Tess reached out and ran her hand over the concrete wall. It was cold and smooth. Like a corpse after all the muscles had relaxed. Cracks ran through the concrete and mottled stains clung to it as if desperate not to fall to the floor and be swept away like garbage.

Fortunately for her sanity, killing had become easier. It had had to – she knew it was the only way she’d be able to make it through what she had to do back home.

So, week after week, she’d sought out targets. They’d all deserved it – she’d made damn sure of that – so she felt no shame, no guilt, no regret.

Consciously.

Subconsciously?

Hell, the dark corners of the human mind could create nightmares for even the purest of hearts.

And then came that night with Su Lin.

Everything changed that night.

Everything.

Tess strode out of the gas chamber and back outside, where she squinted at the bright sunshine flooding the crystal blue sky. Warmth once more caressed her, yet she again shivered. It was as if her subconscious wanted to shake off the horrors it had just experienced the same way a dog shakes off water.

At the entrance, she passed a tour group waiting to go into the chamber, their group leader explaining in Japanese over wireless headsets what they were about to see.

Turning left and then right, Tess cut between the two barbed wire perimeter fences and back into the primary part of the complex. There, she ambled along the main tree-lined avenue into the heart of Auschwitz.

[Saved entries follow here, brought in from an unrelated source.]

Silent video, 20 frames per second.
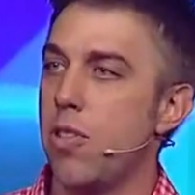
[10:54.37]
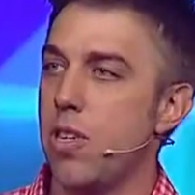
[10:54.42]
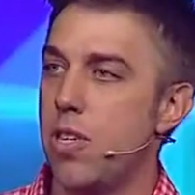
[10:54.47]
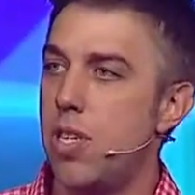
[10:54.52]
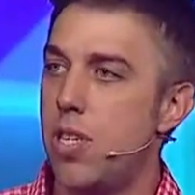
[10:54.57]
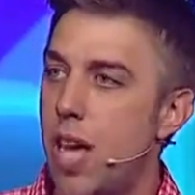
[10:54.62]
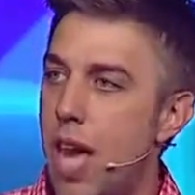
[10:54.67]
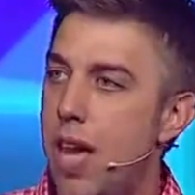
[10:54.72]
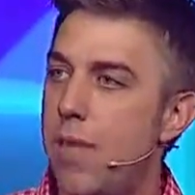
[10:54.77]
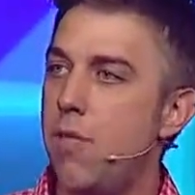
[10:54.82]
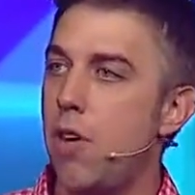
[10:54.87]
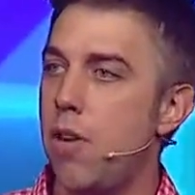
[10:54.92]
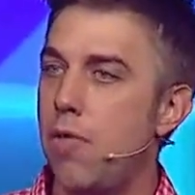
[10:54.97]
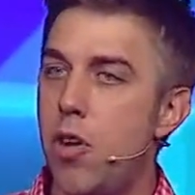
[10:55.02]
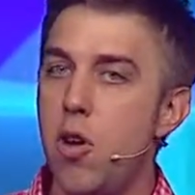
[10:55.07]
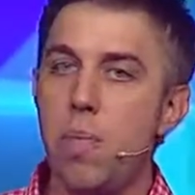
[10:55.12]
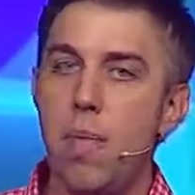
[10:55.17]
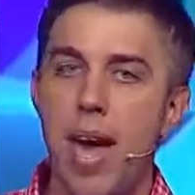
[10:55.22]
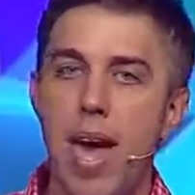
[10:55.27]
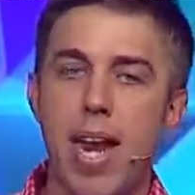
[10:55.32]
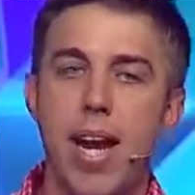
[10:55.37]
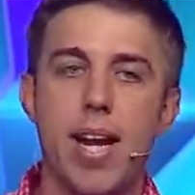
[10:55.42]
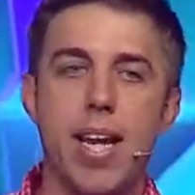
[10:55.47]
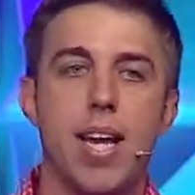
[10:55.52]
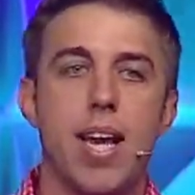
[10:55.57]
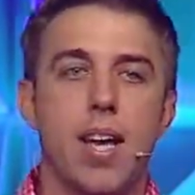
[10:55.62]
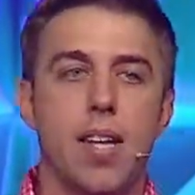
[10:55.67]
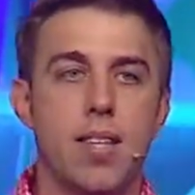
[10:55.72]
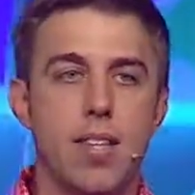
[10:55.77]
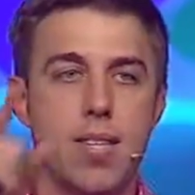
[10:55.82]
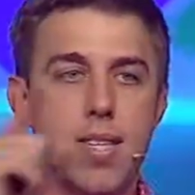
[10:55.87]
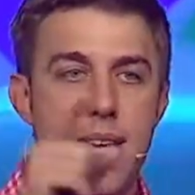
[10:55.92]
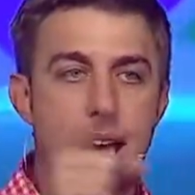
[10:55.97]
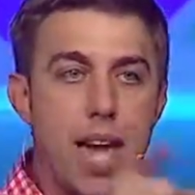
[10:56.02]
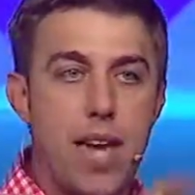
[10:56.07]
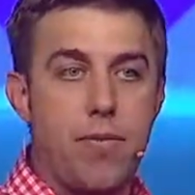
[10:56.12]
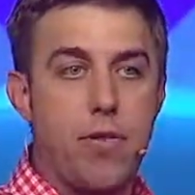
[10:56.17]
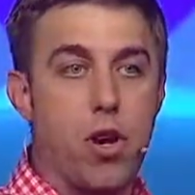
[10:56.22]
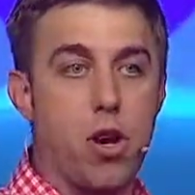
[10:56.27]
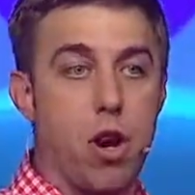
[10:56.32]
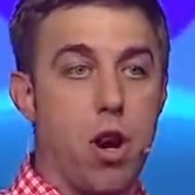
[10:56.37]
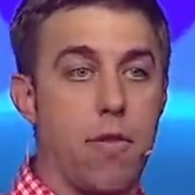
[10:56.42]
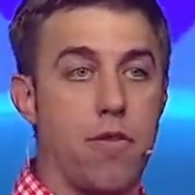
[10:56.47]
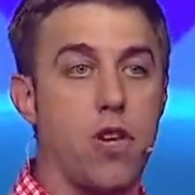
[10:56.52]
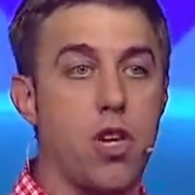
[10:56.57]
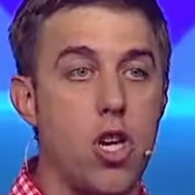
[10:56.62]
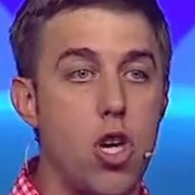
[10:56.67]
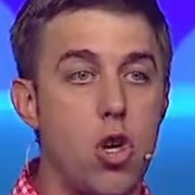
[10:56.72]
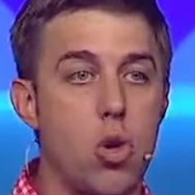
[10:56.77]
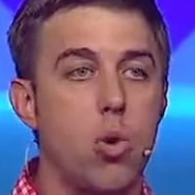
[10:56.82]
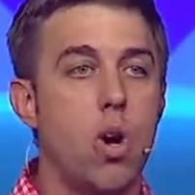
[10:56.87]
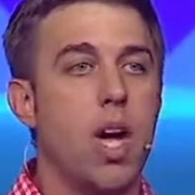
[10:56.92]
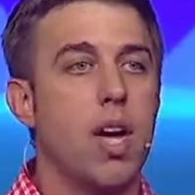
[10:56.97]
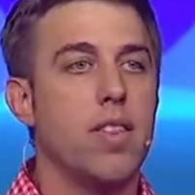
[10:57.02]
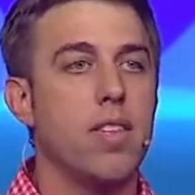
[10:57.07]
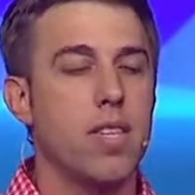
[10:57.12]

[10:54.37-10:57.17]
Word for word: the Savior of humanity, the Savior of you,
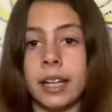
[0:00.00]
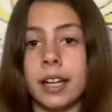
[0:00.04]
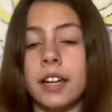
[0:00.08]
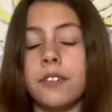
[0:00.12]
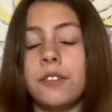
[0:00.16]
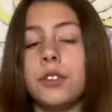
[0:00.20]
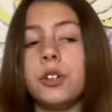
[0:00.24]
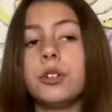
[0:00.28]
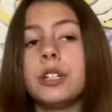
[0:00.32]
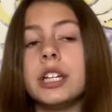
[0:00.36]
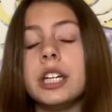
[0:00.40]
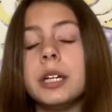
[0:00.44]

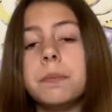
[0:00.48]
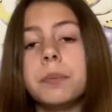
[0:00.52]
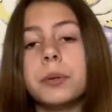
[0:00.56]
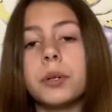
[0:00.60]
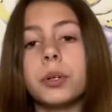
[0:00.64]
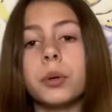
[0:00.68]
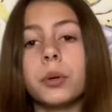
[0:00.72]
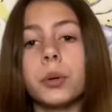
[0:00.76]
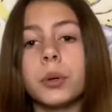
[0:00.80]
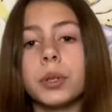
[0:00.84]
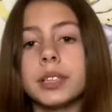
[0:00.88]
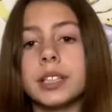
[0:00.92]
keep your
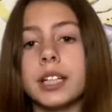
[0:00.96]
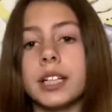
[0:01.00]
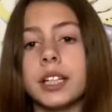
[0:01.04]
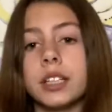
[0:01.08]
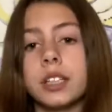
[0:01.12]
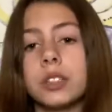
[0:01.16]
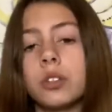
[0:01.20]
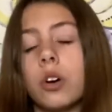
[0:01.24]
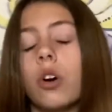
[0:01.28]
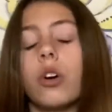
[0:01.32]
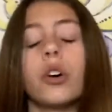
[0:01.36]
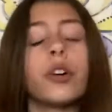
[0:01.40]
horse in a
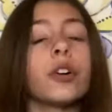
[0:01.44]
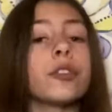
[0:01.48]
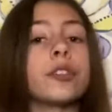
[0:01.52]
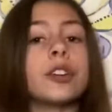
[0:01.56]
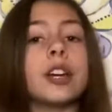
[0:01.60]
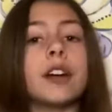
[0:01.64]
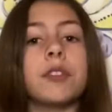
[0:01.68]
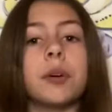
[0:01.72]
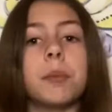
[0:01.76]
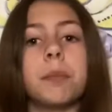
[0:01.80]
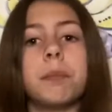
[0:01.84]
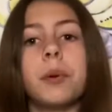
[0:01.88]
stall, or if you
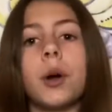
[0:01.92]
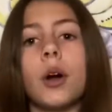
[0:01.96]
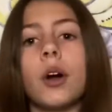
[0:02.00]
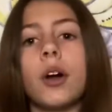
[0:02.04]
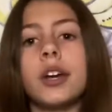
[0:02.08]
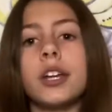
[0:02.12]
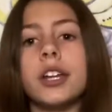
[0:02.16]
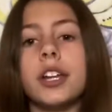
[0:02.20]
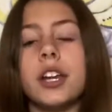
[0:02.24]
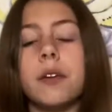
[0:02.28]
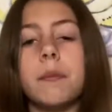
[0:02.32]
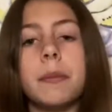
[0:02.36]
have a
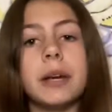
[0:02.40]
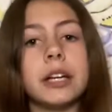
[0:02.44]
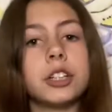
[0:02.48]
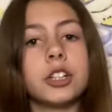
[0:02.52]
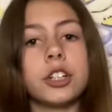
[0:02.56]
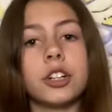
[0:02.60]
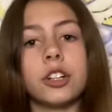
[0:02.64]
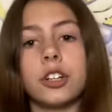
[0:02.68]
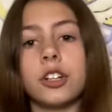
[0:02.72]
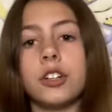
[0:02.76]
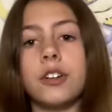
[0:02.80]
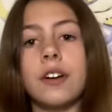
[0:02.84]
barn, you need to make
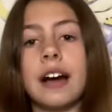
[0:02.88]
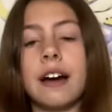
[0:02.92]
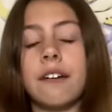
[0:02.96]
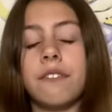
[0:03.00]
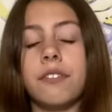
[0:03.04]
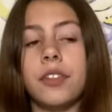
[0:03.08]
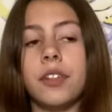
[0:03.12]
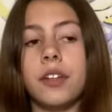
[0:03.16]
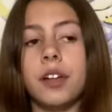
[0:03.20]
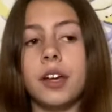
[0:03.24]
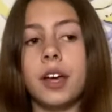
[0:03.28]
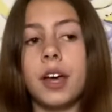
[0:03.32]
sure you
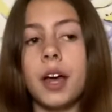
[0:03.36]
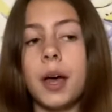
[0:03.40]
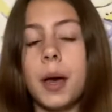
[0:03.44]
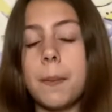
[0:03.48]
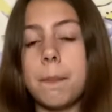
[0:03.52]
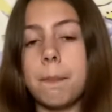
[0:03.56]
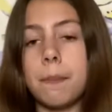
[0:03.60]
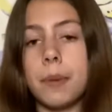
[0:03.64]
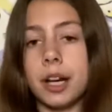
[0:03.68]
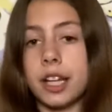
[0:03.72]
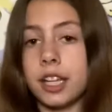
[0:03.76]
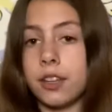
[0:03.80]
have the
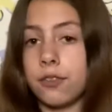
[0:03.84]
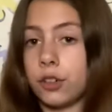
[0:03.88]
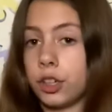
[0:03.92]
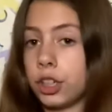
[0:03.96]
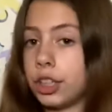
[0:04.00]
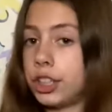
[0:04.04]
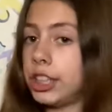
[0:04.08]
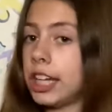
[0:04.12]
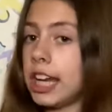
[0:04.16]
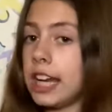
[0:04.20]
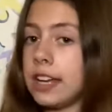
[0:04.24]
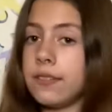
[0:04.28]
money for
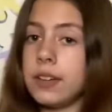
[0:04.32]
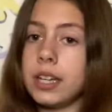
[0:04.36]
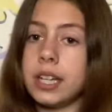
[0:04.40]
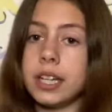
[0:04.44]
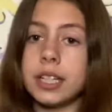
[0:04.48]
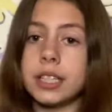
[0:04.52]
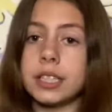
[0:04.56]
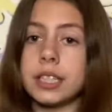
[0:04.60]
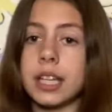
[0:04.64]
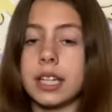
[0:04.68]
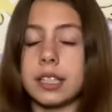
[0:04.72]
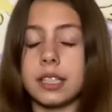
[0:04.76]

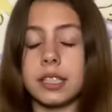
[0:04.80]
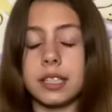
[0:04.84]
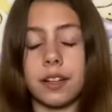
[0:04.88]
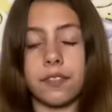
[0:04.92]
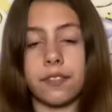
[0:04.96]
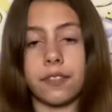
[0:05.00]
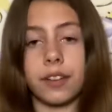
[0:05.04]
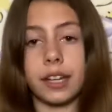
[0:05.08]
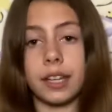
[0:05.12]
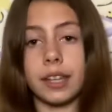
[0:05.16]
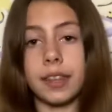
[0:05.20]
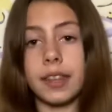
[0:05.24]
shavings and stuff
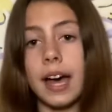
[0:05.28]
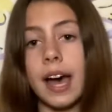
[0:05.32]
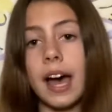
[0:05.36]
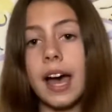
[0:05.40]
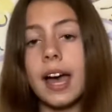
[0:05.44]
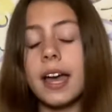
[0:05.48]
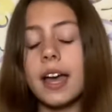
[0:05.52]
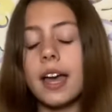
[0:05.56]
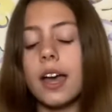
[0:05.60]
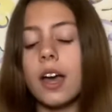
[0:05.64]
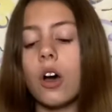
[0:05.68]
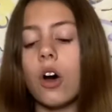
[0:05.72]
like
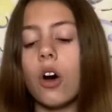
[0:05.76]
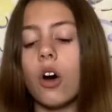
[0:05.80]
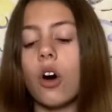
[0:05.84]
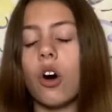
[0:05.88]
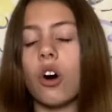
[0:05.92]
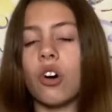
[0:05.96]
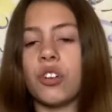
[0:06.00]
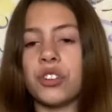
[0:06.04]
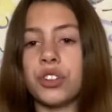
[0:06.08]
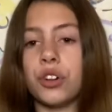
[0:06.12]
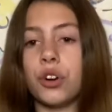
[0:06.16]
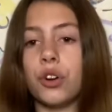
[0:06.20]
that.
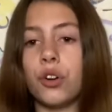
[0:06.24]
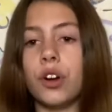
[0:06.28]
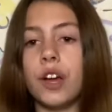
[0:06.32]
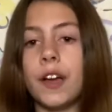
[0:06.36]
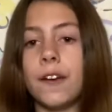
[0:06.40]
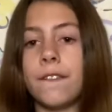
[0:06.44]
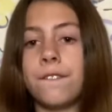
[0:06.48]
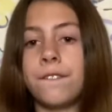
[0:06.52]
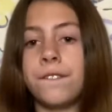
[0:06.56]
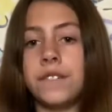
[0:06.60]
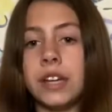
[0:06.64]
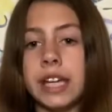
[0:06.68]
Also,
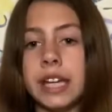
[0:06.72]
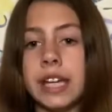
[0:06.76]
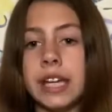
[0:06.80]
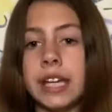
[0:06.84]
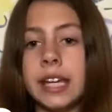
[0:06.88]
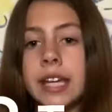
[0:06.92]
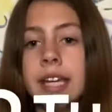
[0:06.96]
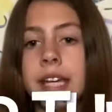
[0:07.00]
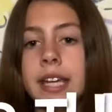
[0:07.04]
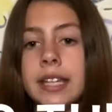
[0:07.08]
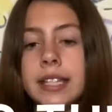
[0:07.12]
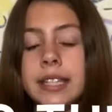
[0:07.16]

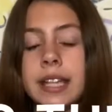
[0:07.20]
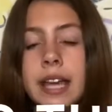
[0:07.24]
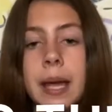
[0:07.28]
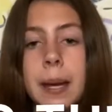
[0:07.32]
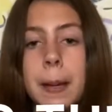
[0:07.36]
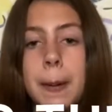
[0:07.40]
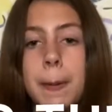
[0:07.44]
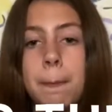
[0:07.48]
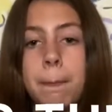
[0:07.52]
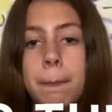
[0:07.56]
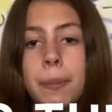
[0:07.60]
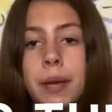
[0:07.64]
feed is
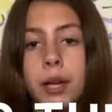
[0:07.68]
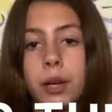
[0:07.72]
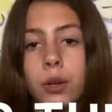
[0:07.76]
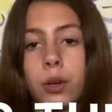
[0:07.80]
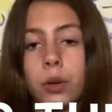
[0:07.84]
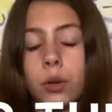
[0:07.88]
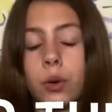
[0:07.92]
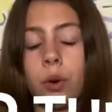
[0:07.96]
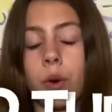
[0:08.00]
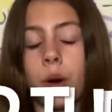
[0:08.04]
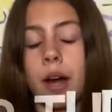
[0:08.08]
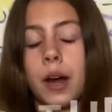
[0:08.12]
a big
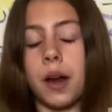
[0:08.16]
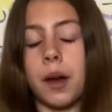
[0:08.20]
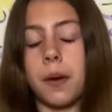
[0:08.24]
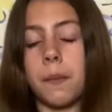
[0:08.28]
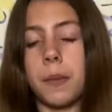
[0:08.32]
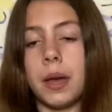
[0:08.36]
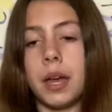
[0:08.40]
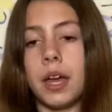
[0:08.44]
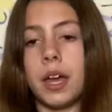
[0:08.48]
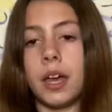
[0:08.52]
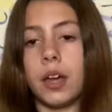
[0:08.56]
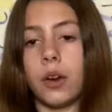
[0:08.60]

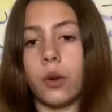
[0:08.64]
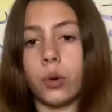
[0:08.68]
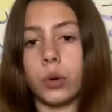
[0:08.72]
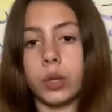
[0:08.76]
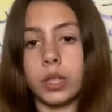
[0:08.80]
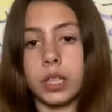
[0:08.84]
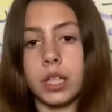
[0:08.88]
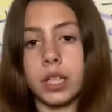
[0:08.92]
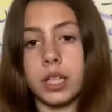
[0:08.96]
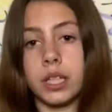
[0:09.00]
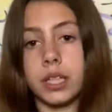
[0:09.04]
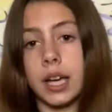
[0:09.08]
requirement in a
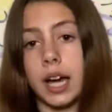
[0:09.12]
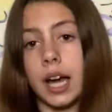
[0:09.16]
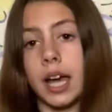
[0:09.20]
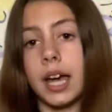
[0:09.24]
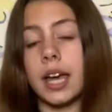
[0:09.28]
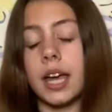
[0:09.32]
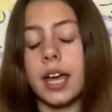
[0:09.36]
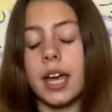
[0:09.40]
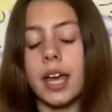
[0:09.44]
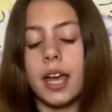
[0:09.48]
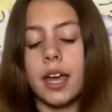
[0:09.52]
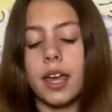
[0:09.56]
horse's
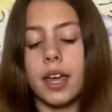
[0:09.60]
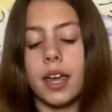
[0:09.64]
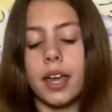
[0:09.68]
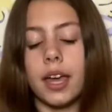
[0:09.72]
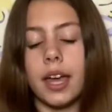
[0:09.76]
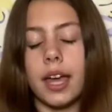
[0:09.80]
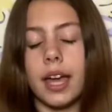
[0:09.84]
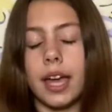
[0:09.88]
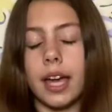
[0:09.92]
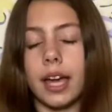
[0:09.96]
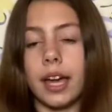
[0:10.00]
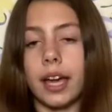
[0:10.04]
diet,
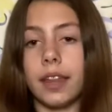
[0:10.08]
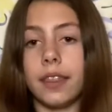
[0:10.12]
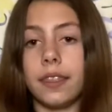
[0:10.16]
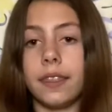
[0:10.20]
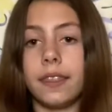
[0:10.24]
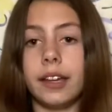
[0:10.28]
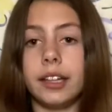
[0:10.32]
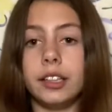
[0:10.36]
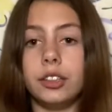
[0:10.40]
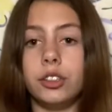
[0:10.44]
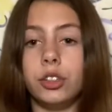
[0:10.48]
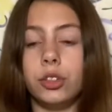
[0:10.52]
and
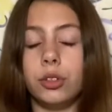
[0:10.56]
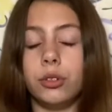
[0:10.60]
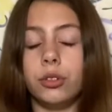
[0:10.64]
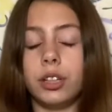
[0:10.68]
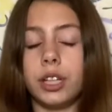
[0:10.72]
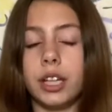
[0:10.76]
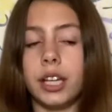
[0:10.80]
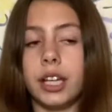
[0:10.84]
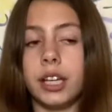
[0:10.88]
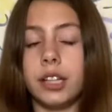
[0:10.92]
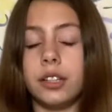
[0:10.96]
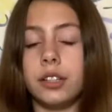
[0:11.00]
they do
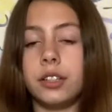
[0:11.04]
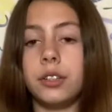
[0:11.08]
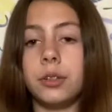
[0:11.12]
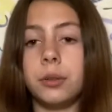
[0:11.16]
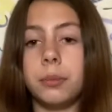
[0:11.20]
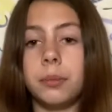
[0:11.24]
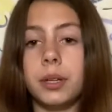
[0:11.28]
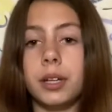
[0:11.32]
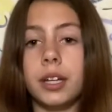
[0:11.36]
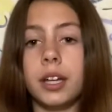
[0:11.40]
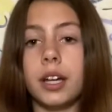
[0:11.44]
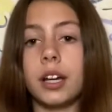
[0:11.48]
need to
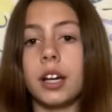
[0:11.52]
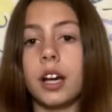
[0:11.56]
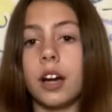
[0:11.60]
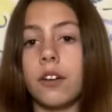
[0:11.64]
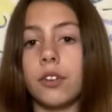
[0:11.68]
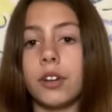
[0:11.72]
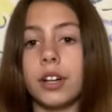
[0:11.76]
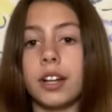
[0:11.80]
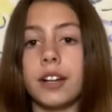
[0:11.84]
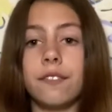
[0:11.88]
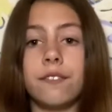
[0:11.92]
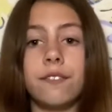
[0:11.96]
be
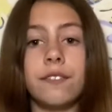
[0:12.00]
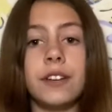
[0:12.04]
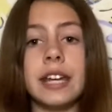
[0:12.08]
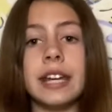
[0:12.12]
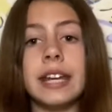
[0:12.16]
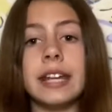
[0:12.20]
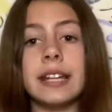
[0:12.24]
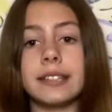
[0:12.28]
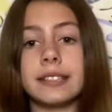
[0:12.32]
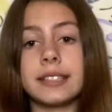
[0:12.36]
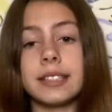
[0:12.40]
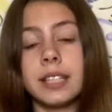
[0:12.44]
covered in feed
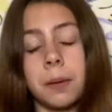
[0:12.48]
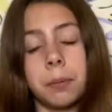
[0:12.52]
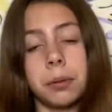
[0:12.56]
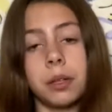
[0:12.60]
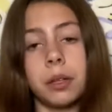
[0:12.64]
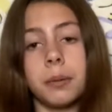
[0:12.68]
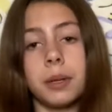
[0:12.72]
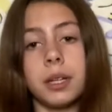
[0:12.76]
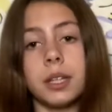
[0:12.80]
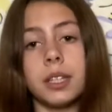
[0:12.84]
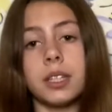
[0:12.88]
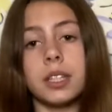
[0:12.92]
and
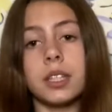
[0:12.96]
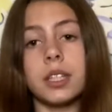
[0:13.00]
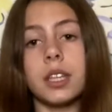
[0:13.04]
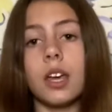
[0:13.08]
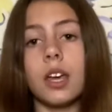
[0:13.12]
supplements.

On either side of the avenue stood two-story red brick buildings in which the prisoners had been housed. These had been a shock – she’d expected wooden shacks like she’d seen in old prisoner-of-war movies. But the luxuriousness of these buildings’ construction belied their purpose. It was in one of these buildings that the genocide had started, where the Nazis had first tested the pesticide Zyklon B to see if it killed people as easily as it killed bugs.

Yes, the killing had all started here.

Just as it had all started for her in Shanghai.

That was where it had almost ended too.

It was Cheng Chao-An who’d saved her. He’d taught her not just how to go on functioning in society, but how to see what she had to do and know exactly how to do it – all without tormenting herself with questions for which there could be no satisfactory answer to a ‘civilized’ mind. If not for her time in the mountains, her thoughts would have haunted her, paralyzed her, brought her crashing to her knees mentally, if not physically.